YOUR TASK -
The entries below are to be returned as written, with all pictures dropped.

Stored data
________________

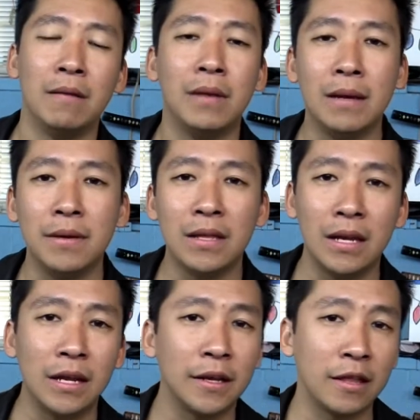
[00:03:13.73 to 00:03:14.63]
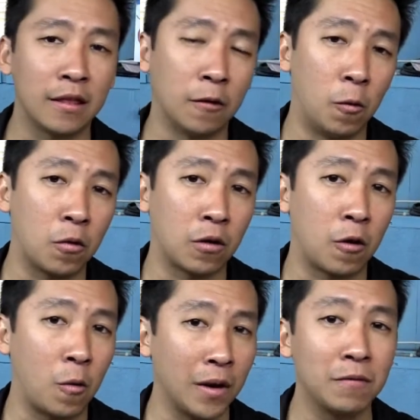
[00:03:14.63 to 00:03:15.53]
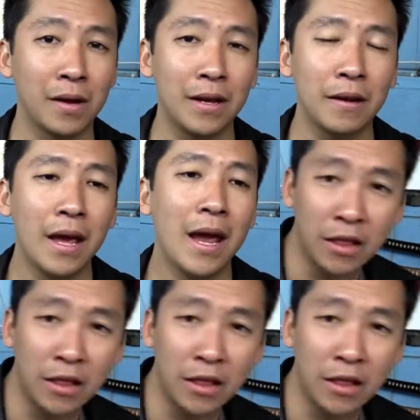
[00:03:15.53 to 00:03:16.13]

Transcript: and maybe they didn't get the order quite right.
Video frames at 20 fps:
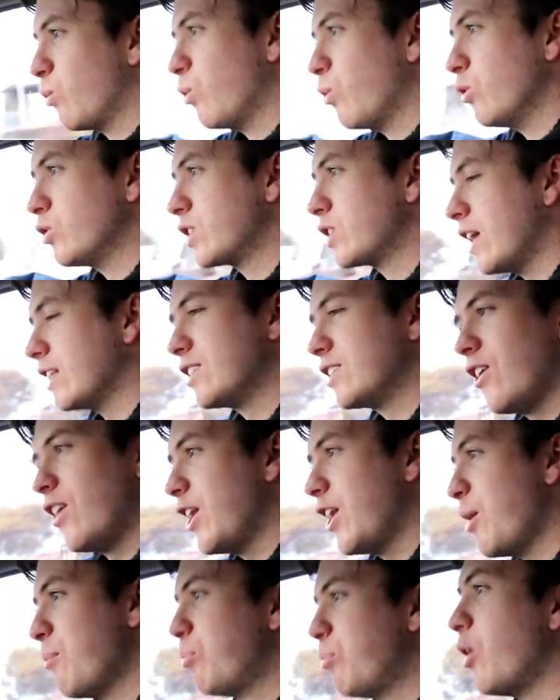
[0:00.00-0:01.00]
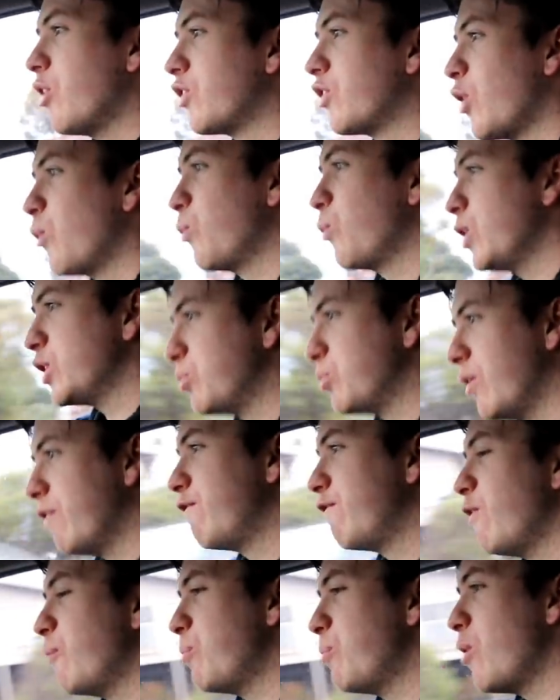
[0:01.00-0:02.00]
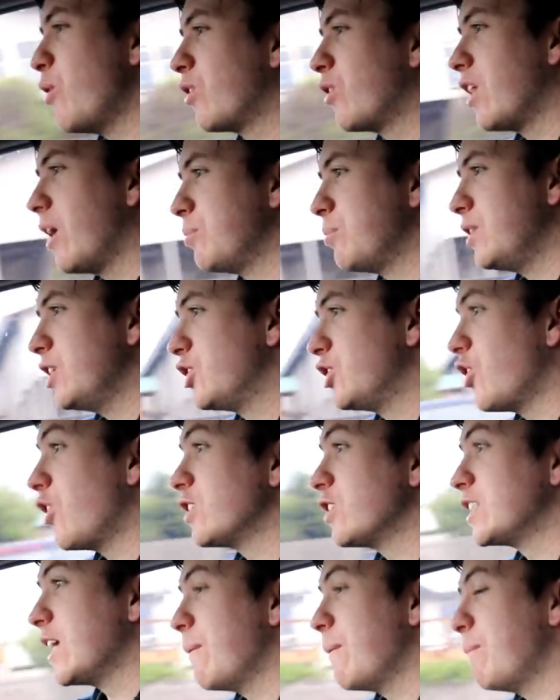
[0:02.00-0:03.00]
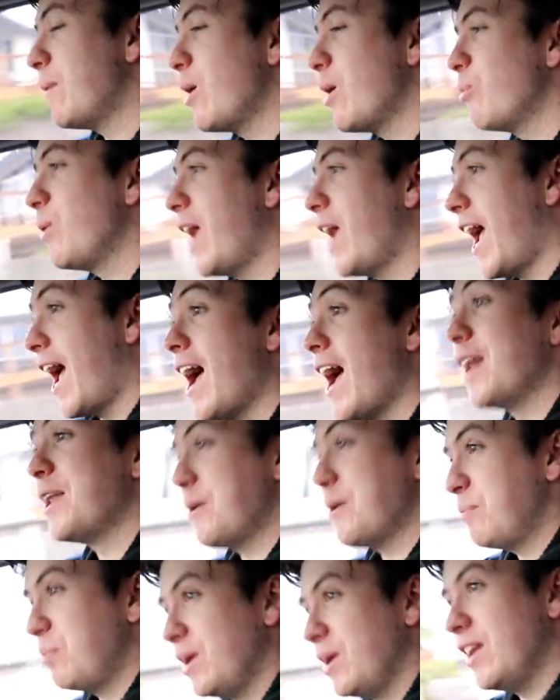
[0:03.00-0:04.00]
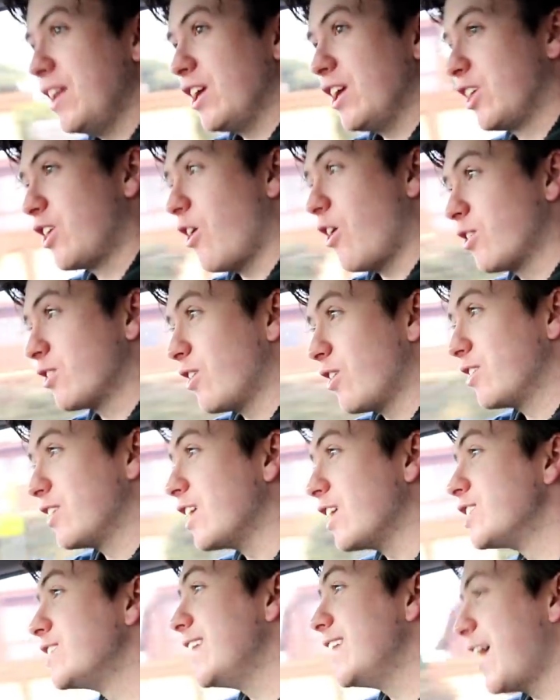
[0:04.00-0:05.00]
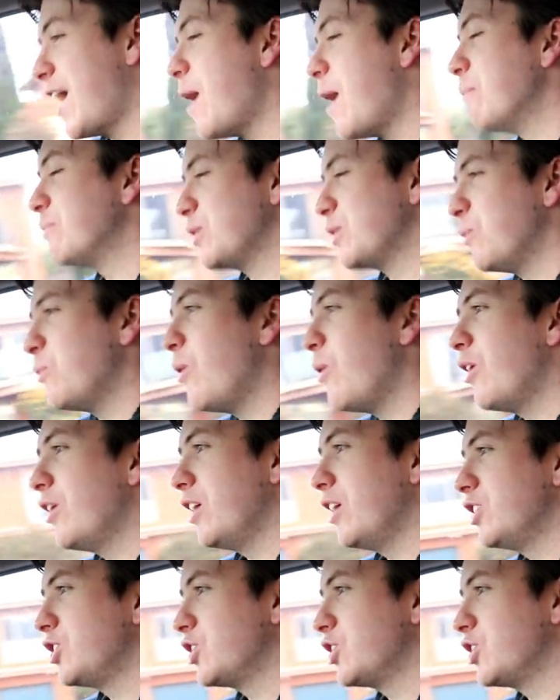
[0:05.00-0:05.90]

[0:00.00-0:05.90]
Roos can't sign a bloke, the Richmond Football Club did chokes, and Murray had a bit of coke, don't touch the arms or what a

________________

RESULT OF THE EXERCISE -
[00:03:13.73 to 00:03:14.63]
[00:03:14.63 to 00:03:15.53]
[00:03:15.53 to 00:03:16.13]

Transcript: and maybe they didn't get the order quite right.
Video frames at 20 fps:
[0:00.00-0:01.00]
[0:01.00-0:02.00]
[0:02.00-0:03.00]
[0:03.00-0:04.00]
[0:04.00-0:05.00]
[0:05.00-0:05.90]

[0:00.00-0:05.90]
Roos can't sign a bloke, the Richmond Football Club did chokes, and Murray had a bit of coke, don't touch the arms or what a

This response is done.